Without detailing their reasoning, the justices kept in place a lower court order that said hospitals cannot be required to provide pregnancy terminations that would violate Texas law.

The Biden administration had asked the justices to throw out the lower court order, arguing that hospitals have to perform abortions in emergency situations under federal law. The administration pointed to the Supreme Court's action in a similar case from Idaho earlier this year in which the justices narrowly allowed emergency abortions to resume while a lawsuit continues.

The administration also cited a Texas Supreme Court ruling that said doctors do not have to wait until a woman’s life is in immediate danger to provide an abortion legally. The administration said it brings Texas in line with federal law and means the lower court ruling is not necessary.

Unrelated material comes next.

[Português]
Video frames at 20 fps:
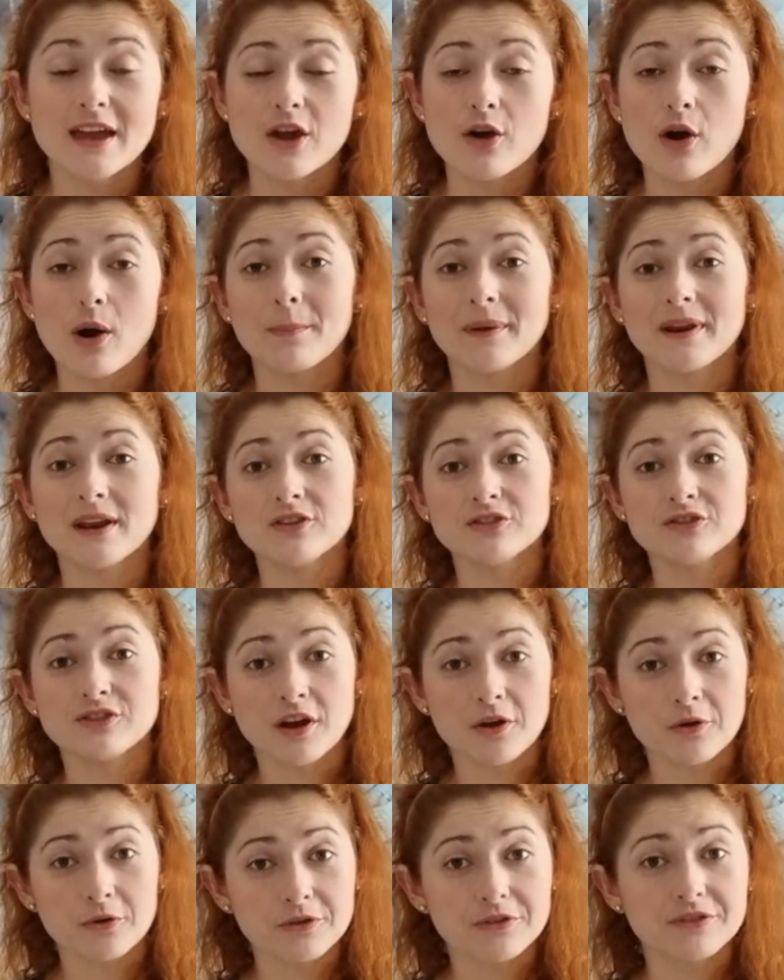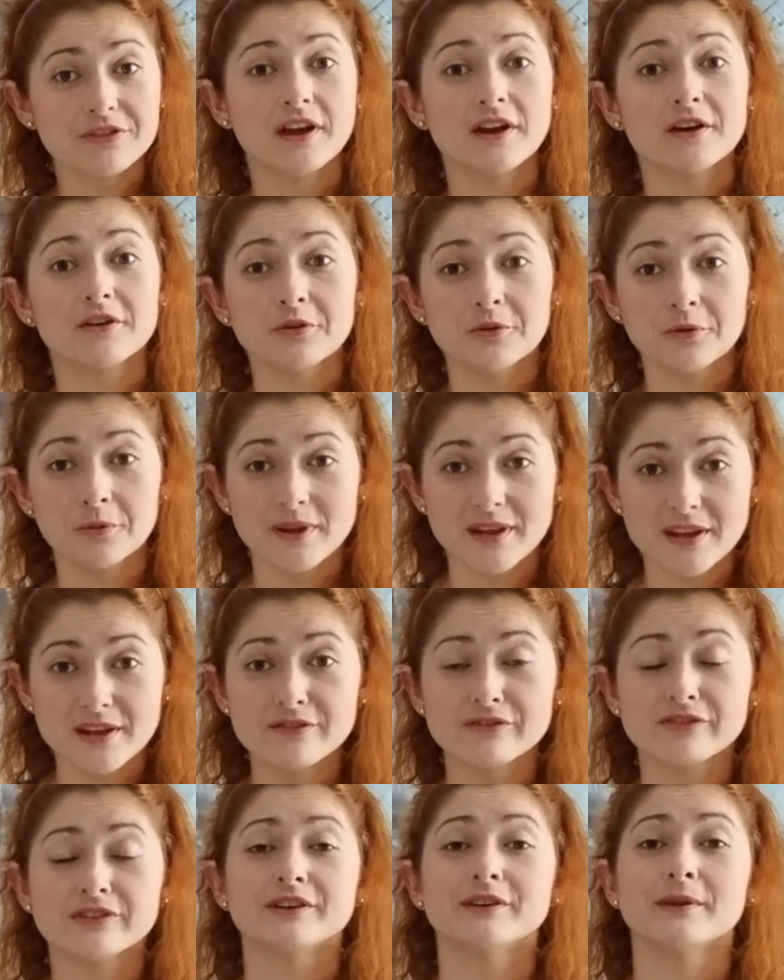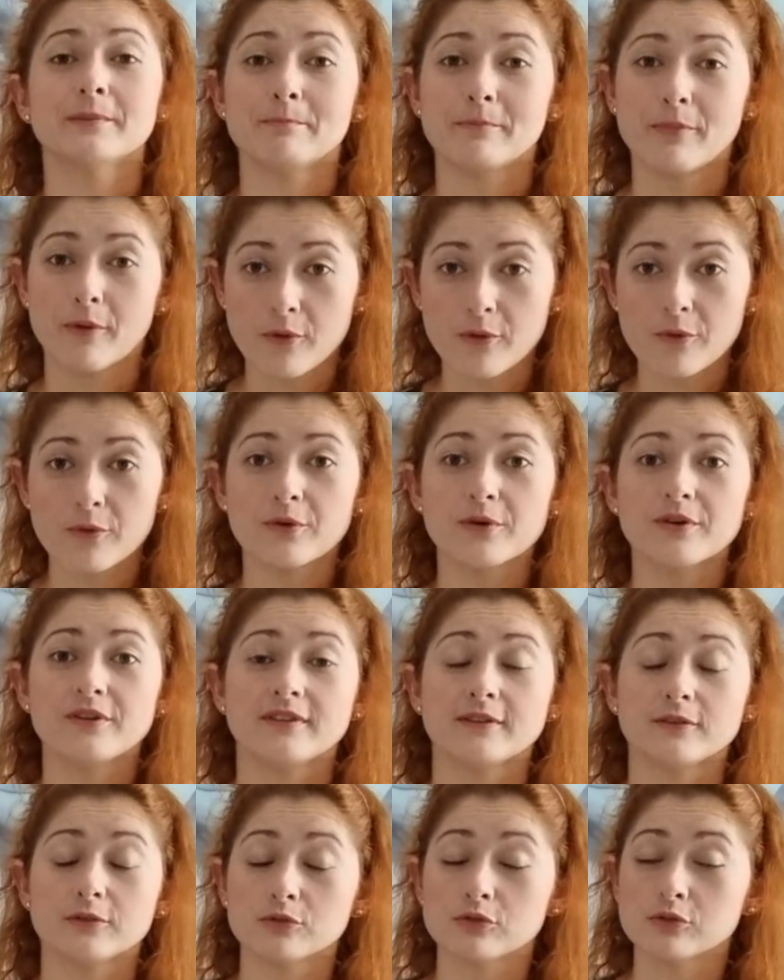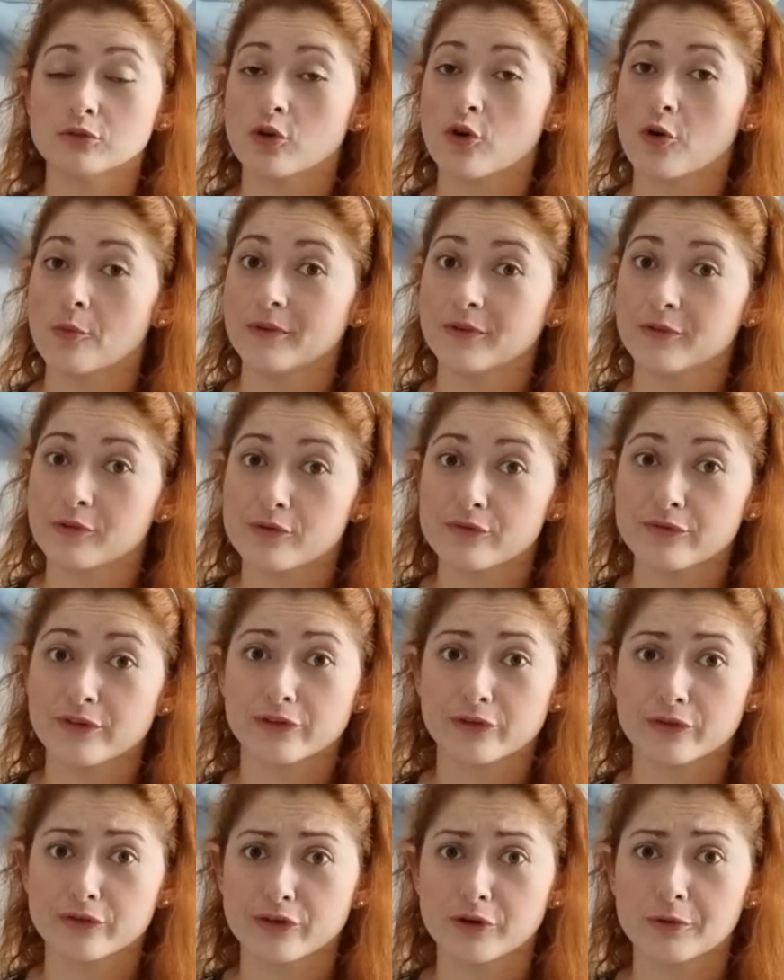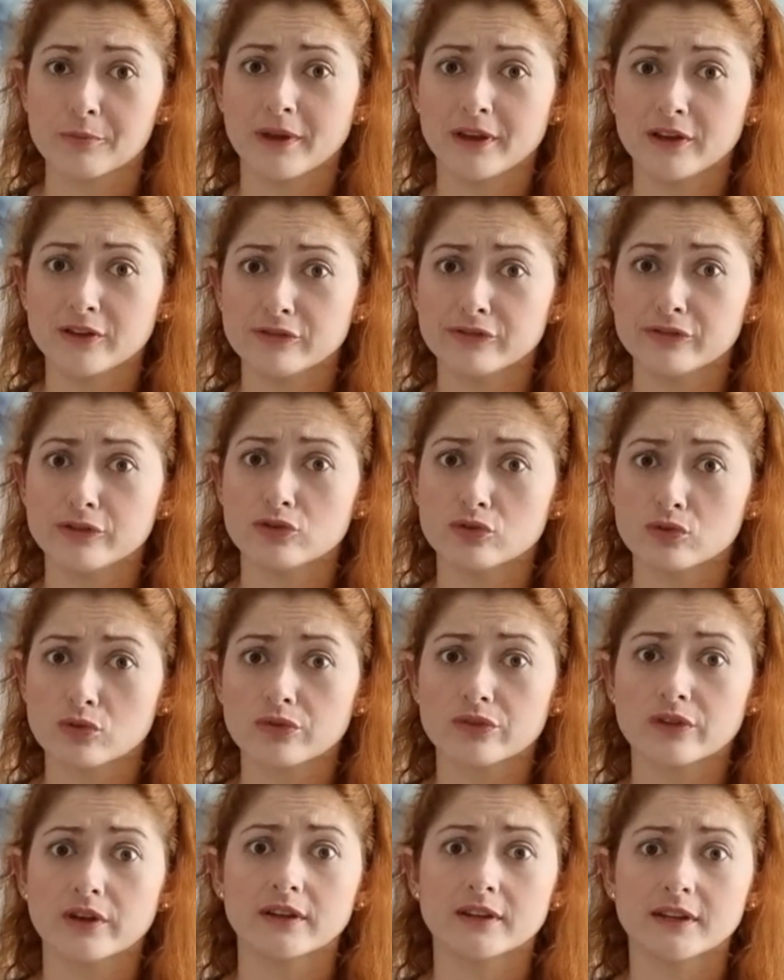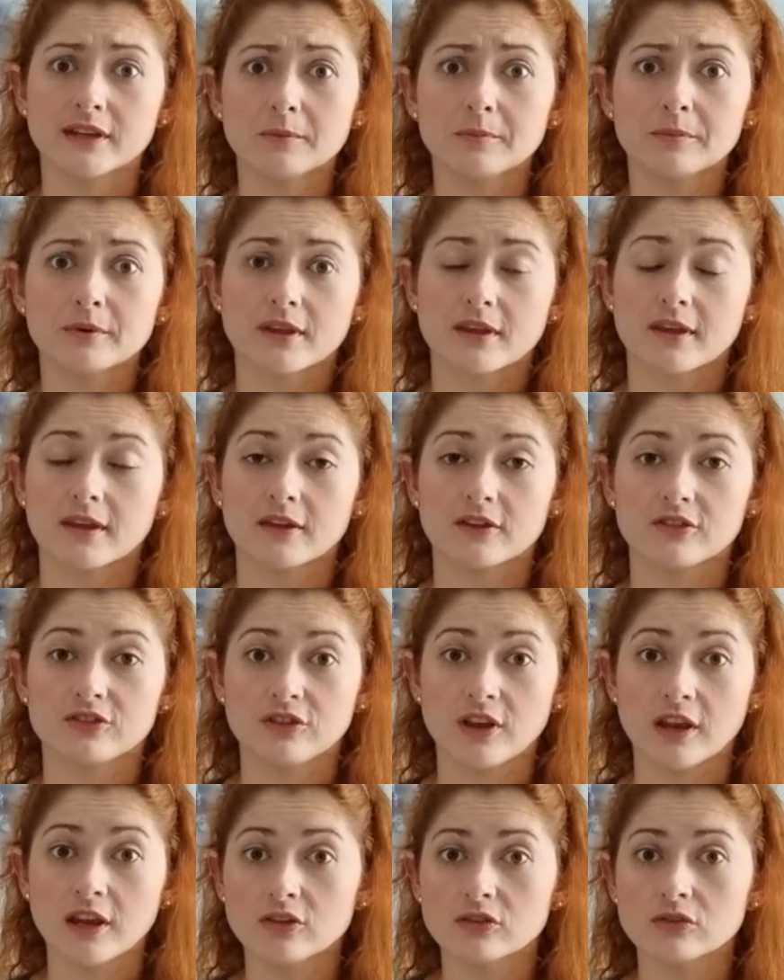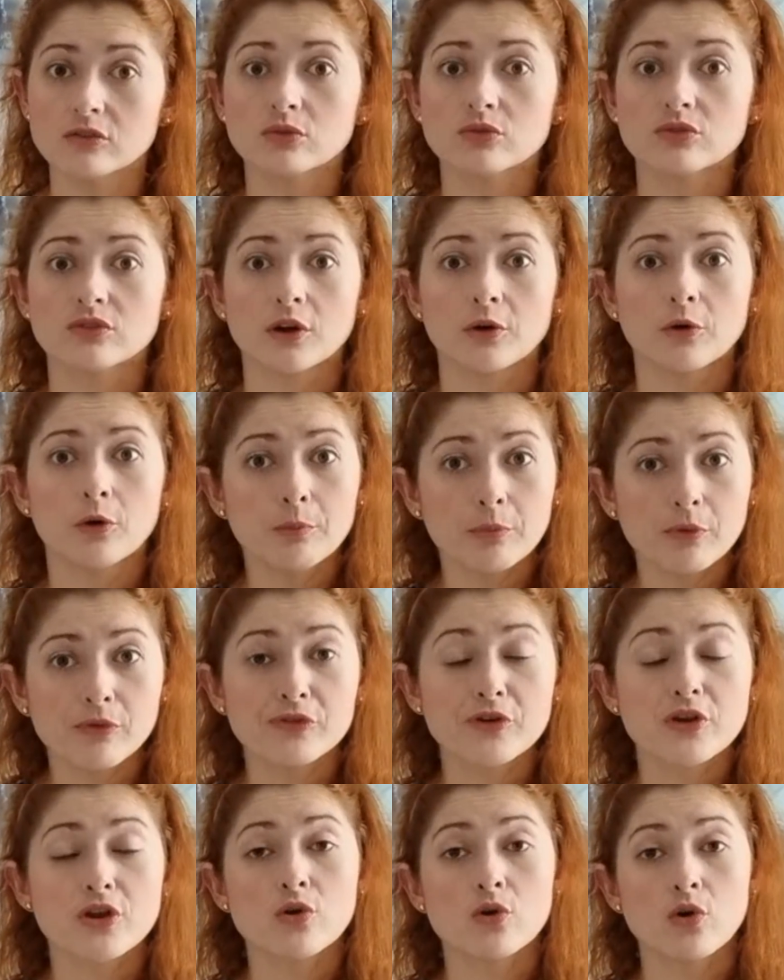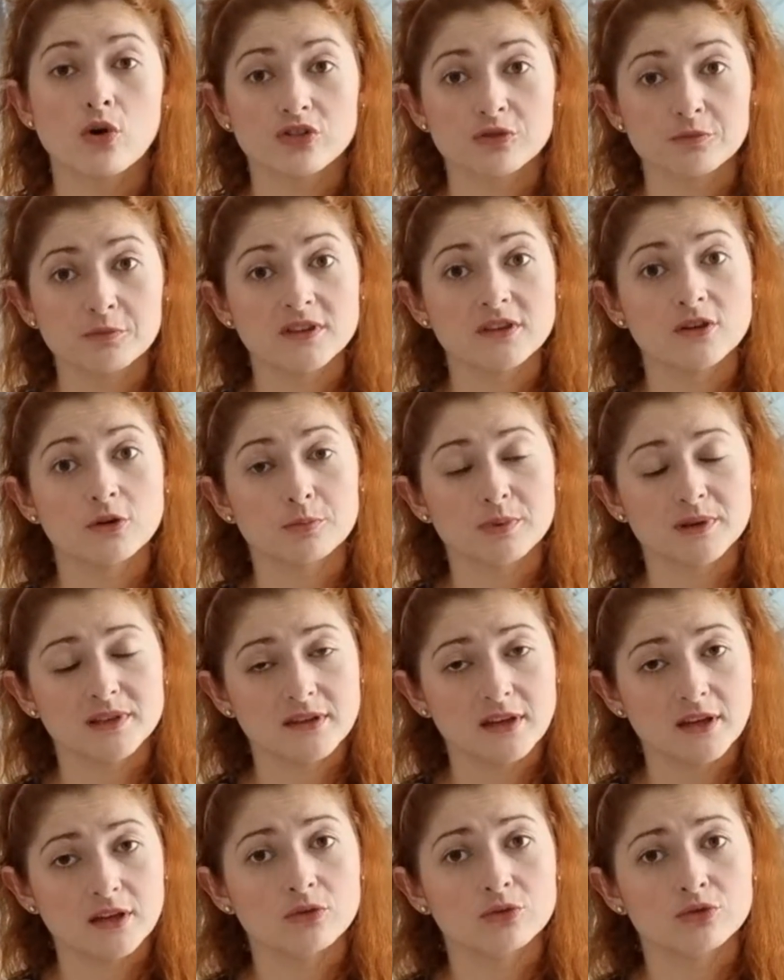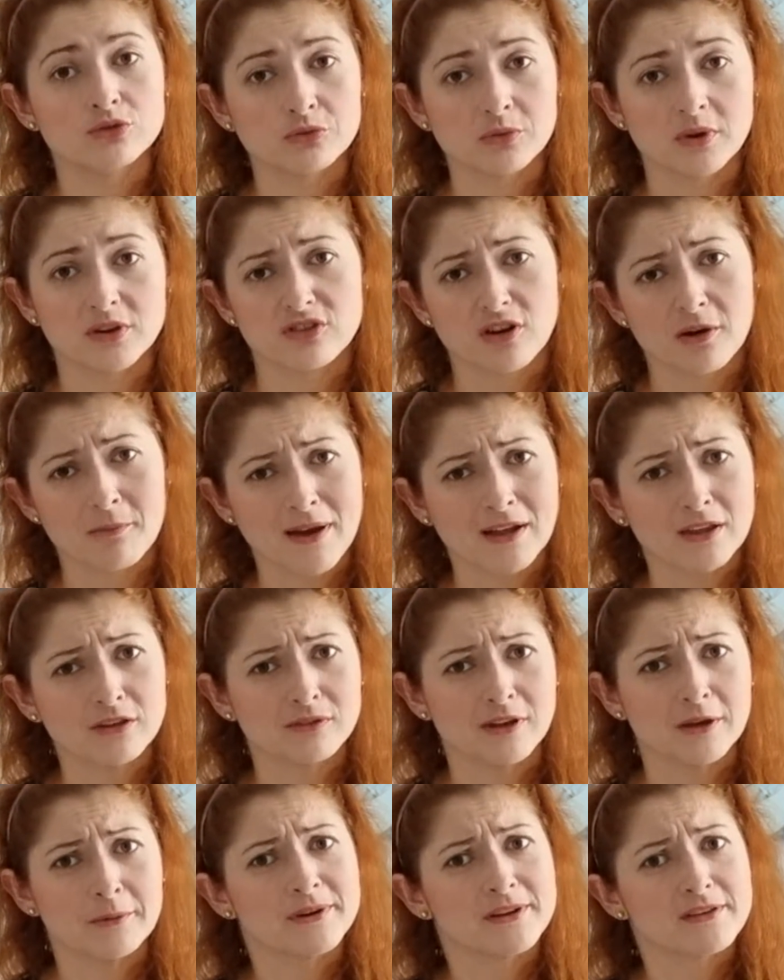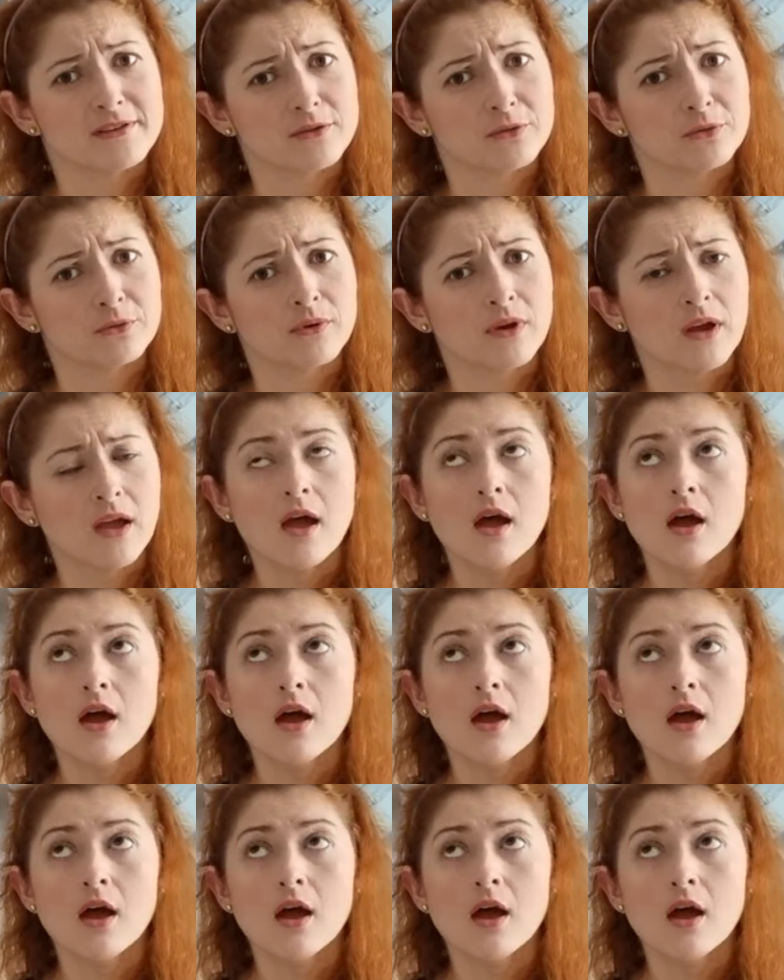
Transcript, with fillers: Eu aprendi a gostar do River depois e tudo. No começo eu confesso que foi bem difícil gostar dele, porque, gente do céu, o povo que gosta de meter o B onde não é chamado, né, Brasil?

There has been a spike in complaints that pregnant women in medical distress have been turned away from emergency rooms in Texas and elsewhere as hospitals grapple with whether standard care could violate strict laws against abortion. Pictured: Anti-abortion protesters in Washington, DC
There has been a spike in complaints that pregnant women in medical distress have been turned away from emergency rooms in Texas and elsewhere as hospitals grapple with whether standard care could violate strict laws against abortion. Pictured: Anti-abortion protesters in Washington, DC (The Independent)

Texas asked the justices to leave the order in place, saying the state Supreme Court ruling meant Texas law, unlike Idaho’s, does have an exception for the health of a pregnant patient and there's no conflict between federal and state law.

Doctors have said the law remains dangerously vague after a medical board refused to specify exactly which conditions qualify for the exception.

There has been a spike in complaints that pregnant women in medical distress have been turned away from emergency rooms in Texas and elsewhere as hospitals grapple with whether standard care could violate strict laws against abortion.

Pregnancy terminations have long been part of medical treatment for patients with serious complications, as way to to prevent sepsis, organ failure and other major problems. But in Texas and other states with strict abortion bans, doctors and hospitals have said it is not clear whether those terminations could run afoul of abortion bans that carry the possibility of prison time.

The Texas case started after the Supreme Court overturned Roe v. Wade in 2022, leading to abortion restrictions in many Republican-controlled states. The Biden administration issued guidance saying hospitals still needed to provide abortions in emergency situations under a health care law that requires most hospitals to treat any patients in medical distress.

Texas sued over that guidance, arguing that hospitals cannot be required to provide abortions that would violate its ban. The 5th U.S. Circuit Court Appeals sided with the state, ruling in January that the administration had overstepped its authority.